Ce résultat pourrait s’expliquer par les préoccupations financières et par le stress généré par la perte ou l’insuffisance de revenu mais également à la perte du statut social [4]. En effet, dans d’autres contextes, des travaux antérieurs ont montré que l’impact de la perte d’emploi sur la santé mentale peut dépendre de facteurs non financiers tels que le sentiment d’injustice lorsque son employeur réduit ses effectifs [5]. Dans le contexte de la pandémie de COVID-19, l’incertitude sur la situation actuelle et future pourrait aussi générer un stress et détériorer la santé mentale. Enfin, le manque d’interactions sociales liées au travail et de structure de la vie quotidienne, notamment pendant les confinements, pourrait également aussi avoir un rôle dans la présence de symptômes dépressifs ou anxieux [6].
Conclusion
Les personnes exposées à des difficultés professionnelles et financières en raison de la pandémie de COVID-19, ou d’autres crises, peuvent subir des difficultés liées à la santé mentale accrues en raison de ces effets négatifs ; il est donc pertinent de cibler ces personnes dans des programmes de prévention et d’intervention en santé mentale.
L’équipe ERES est impliquée dans le projet RESPOND, un projet de recherche financé par l’UE, qui se déroule de 2020 à 2023. Le projet vise à identifier les groupes les plus exposés à des effets négatifs sur la santé mentale en raison de la pandémie de COVID-19, ainsi qu’à comprendre ce qui détermine ce risque.
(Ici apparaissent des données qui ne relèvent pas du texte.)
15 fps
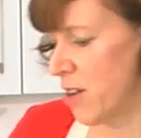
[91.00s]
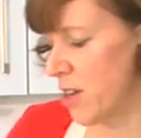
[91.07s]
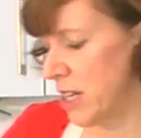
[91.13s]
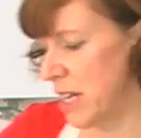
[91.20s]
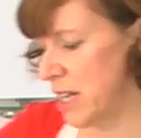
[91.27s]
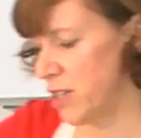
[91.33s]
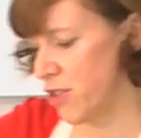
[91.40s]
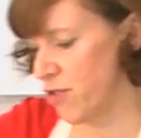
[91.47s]
you
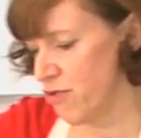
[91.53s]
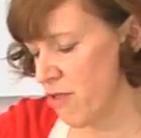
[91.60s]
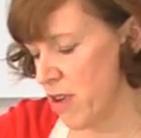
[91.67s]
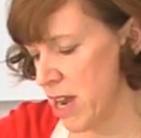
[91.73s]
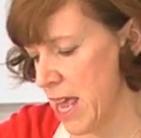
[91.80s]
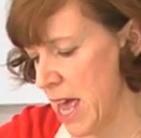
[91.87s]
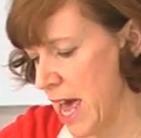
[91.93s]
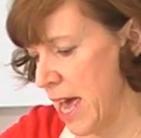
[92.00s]
need
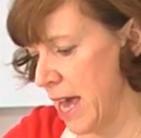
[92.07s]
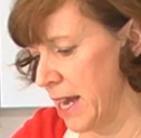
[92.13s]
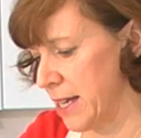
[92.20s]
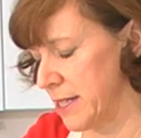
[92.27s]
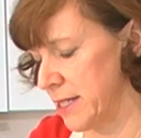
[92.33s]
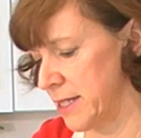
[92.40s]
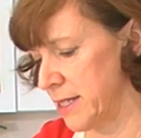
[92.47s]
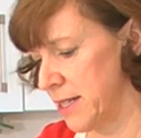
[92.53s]
3
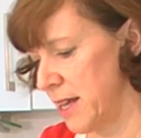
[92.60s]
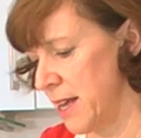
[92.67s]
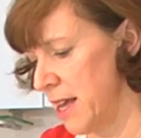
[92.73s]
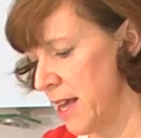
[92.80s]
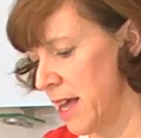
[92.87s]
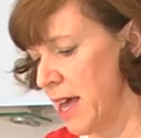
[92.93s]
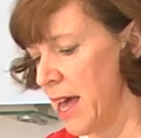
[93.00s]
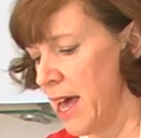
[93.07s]
eggs.
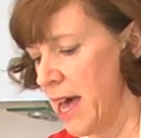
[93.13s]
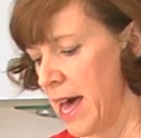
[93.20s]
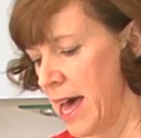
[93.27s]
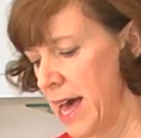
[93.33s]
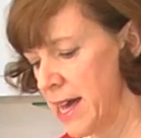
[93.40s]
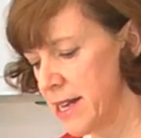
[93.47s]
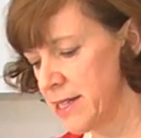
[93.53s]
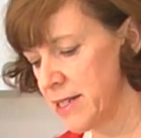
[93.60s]

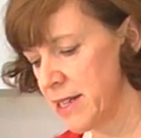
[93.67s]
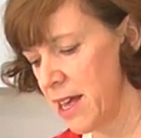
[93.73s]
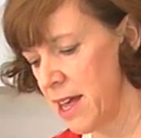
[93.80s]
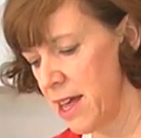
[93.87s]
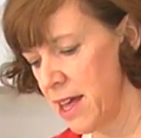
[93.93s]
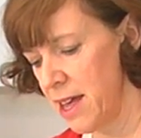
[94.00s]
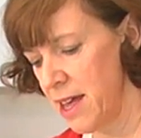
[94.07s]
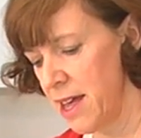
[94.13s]
And
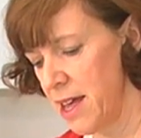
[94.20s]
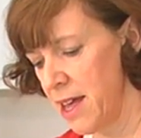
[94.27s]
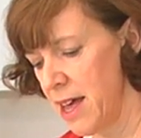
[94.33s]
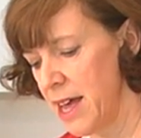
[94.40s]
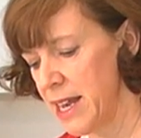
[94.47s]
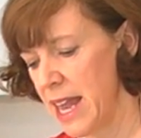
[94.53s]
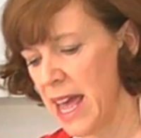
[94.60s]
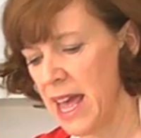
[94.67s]

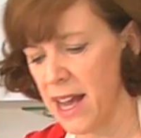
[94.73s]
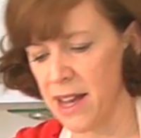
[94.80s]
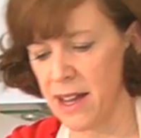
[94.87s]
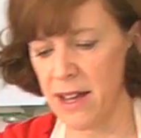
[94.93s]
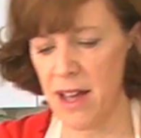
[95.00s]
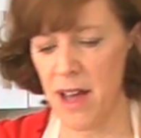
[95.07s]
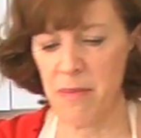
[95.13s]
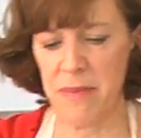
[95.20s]
an egg,
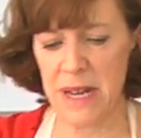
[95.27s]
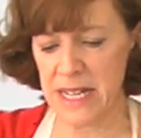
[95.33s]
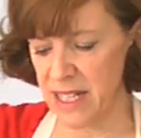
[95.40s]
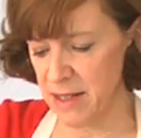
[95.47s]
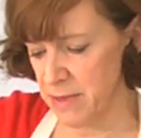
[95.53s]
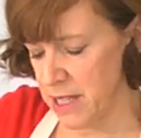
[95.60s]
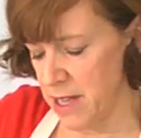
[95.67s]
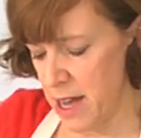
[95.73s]
a
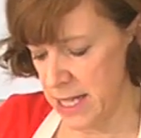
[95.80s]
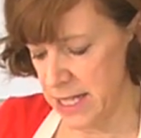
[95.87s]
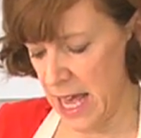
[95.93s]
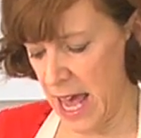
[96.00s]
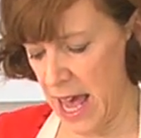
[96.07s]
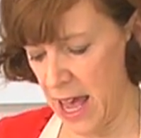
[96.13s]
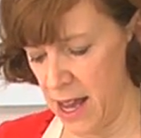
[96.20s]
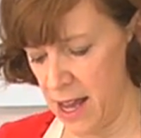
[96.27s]
medium-sized
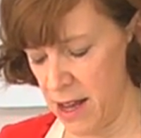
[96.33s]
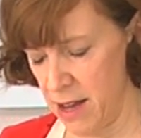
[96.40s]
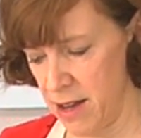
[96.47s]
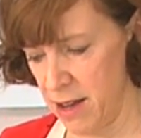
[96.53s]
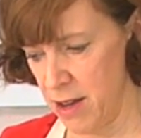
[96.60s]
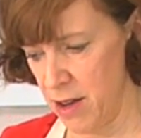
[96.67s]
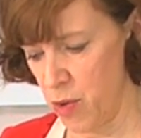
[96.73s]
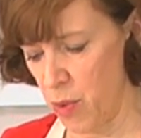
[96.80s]
egg,
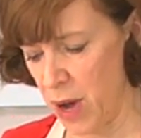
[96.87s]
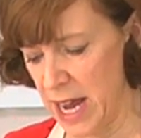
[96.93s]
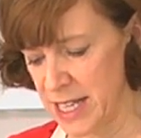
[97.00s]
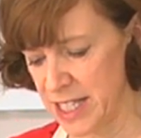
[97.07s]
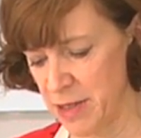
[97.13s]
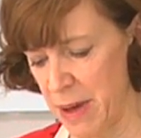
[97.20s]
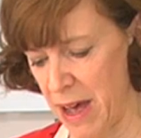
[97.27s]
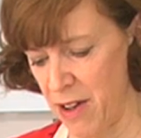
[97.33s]

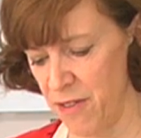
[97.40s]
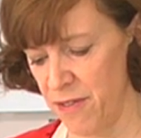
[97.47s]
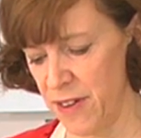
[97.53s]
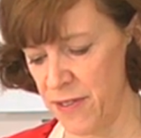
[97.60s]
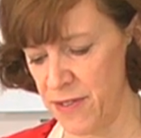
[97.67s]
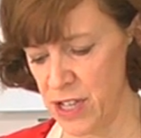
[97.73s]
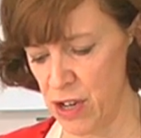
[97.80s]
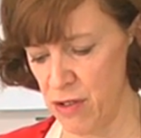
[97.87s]
weighs about
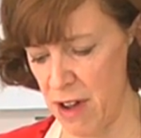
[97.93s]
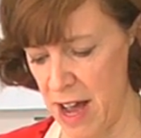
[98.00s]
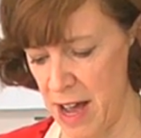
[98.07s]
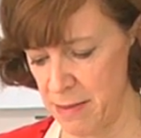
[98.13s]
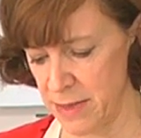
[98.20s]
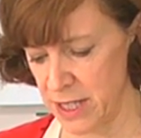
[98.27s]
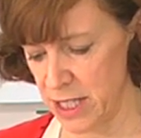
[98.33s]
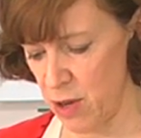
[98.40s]
50
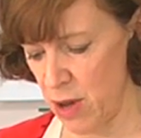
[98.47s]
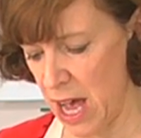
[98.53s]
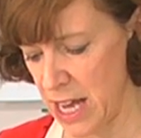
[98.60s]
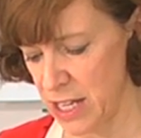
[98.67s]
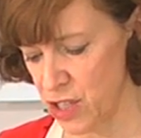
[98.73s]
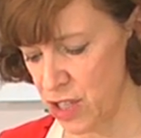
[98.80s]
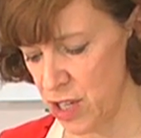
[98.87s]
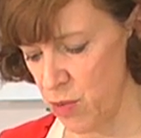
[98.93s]
grams. So
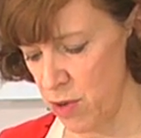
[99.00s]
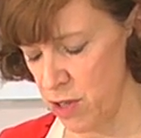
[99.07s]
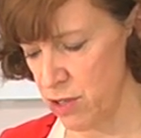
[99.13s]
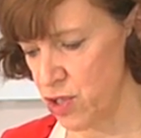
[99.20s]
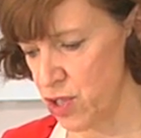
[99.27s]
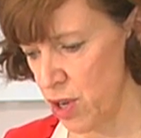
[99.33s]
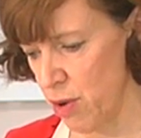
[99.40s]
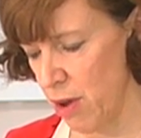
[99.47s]
actually what you're
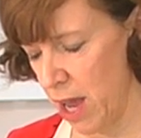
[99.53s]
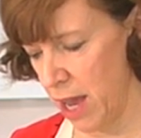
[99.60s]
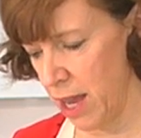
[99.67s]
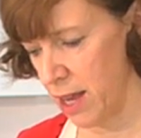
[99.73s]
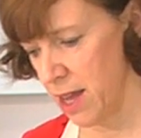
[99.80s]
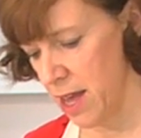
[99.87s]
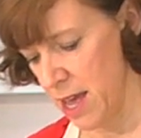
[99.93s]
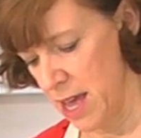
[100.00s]

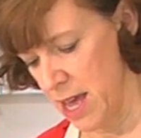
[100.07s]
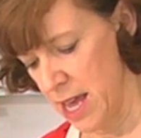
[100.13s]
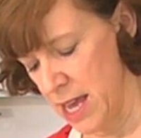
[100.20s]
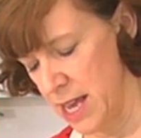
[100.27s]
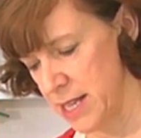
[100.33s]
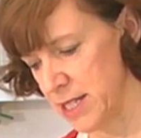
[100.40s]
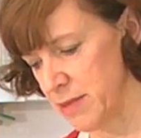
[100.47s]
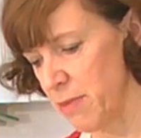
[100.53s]
doing
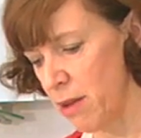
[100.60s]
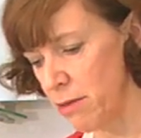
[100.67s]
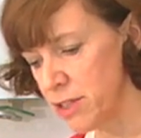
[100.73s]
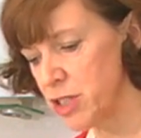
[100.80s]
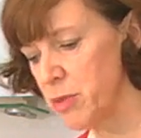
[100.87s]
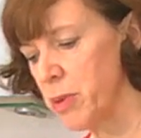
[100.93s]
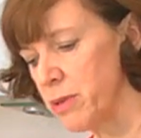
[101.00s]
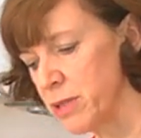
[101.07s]
is
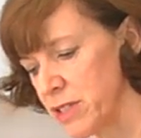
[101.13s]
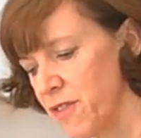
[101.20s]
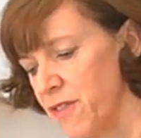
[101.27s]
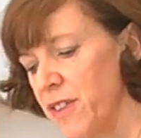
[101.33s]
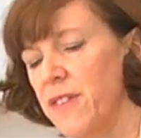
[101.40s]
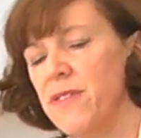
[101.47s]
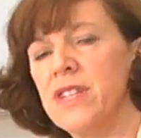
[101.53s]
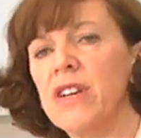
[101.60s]
multiples of
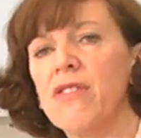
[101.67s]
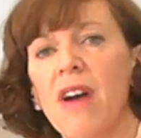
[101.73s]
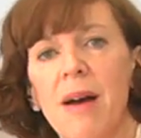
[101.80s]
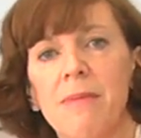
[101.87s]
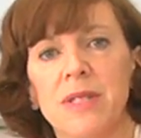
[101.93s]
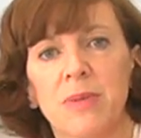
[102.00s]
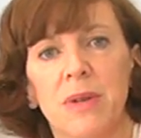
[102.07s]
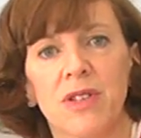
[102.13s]
50
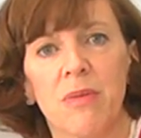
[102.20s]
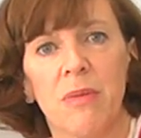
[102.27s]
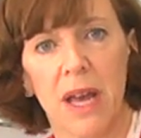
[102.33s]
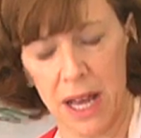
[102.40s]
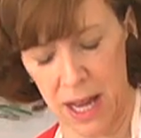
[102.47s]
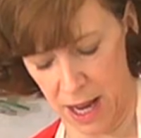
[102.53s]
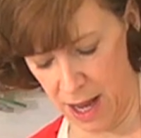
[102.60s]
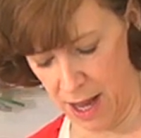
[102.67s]
grams when you're
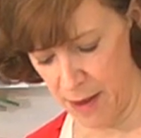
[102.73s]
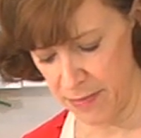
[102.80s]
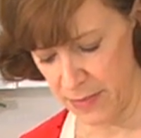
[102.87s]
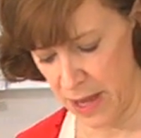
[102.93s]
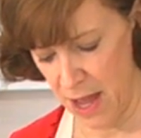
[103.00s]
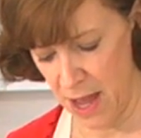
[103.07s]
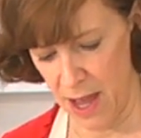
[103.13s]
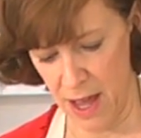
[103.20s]
making a
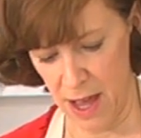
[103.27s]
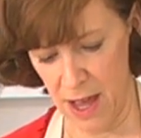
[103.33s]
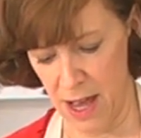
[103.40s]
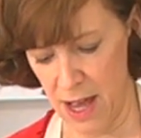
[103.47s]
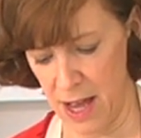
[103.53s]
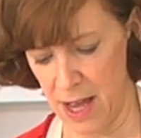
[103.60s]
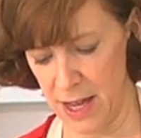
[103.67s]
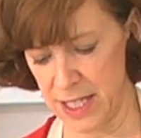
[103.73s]

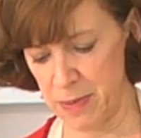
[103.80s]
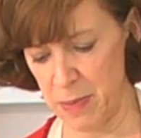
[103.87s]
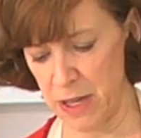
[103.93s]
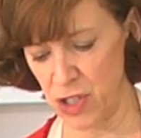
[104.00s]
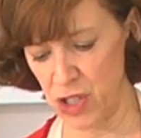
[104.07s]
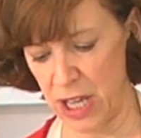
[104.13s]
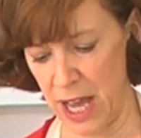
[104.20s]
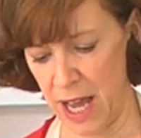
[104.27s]

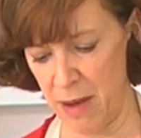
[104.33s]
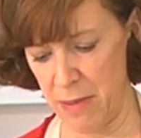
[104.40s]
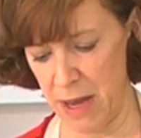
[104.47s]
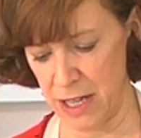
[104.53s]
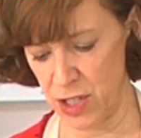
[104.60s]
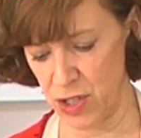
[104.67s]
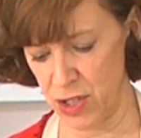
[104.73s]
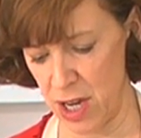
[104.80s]
sponge cake
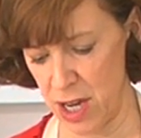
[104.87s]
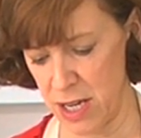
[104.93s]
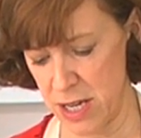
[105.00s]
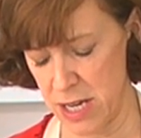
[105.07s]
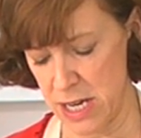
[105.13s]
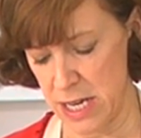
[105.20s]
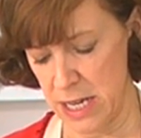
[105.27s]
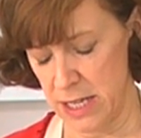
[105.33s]
mixture.
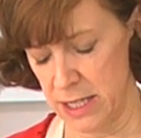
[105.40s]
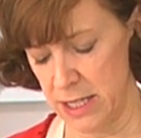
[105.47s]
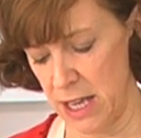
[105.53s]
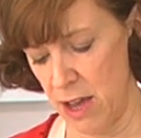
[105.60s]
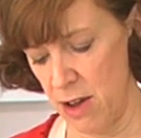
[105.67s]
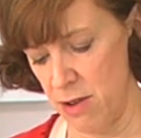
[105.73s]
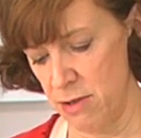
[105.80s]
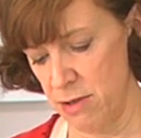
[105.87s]

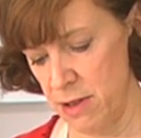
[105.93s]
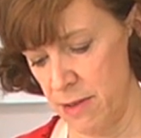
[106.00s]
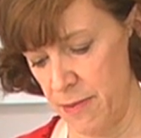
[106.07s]
So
1 : I. Hecker et al., « Impact of work arrangements during the COVID-19 pandemic on mental health in France », SSM – Popul. Health, vol. 20, p. 101285, déc. 2022, doi: 10.1016/j.ssmph.2022.101285.
Références:
[1] D. F. Santomauro et al., « Global prevalence and burden of depressive and anxiety disorders in 204 countries and territories in 2020 due to the COVID-19 pandemic », The Lancet, vol. 398, no 10312, Art. no 10312, nov. 2021, doi: 10/gm3qw3.
[2] OECD, OECD Employment Outlook 2020: Worker Security and the COVID-19 Crisis. OECD, 2020. doi: 10.1787/1686c758-en.
[3] C. Bambra, R. Riordan, J. Ford, et F. Matthews, « The COVID-19 pandemic and health inequalities », J. Epidemiol. Community Health, p. jech-2020-214401, juin 2020, doi: 10.1136/jech-2020-214401.
[4] M. Korzeniewska, « [Health effects of unemployment] », Med. Pr., vol. 46, no 4, Art. no 4, 1995.
[5] M. H. Brenner et al., « Organizational Downsizing and Depressive Symptoms in the European Recession: The Experience of Workers in France, Hungary, Sweden and the United Kingdom », PLoS ONE, vol. 9, no 5, p. e97063, mai 2014, doi: 10.1371/journal.pone.0097063. [6] D. Gilan et al., « Protective and Risk Factors for Mental Distress and Its Impact on Health-Protective Behaviors during the SARS-CoV-2 Pandemic between March 2020 and March 2021 in Germany », Int. J. Environ. Res. Public. Health, vol. 18, no 17, p. 9167, août 2021, doi: 10.3390/ijerph18179167.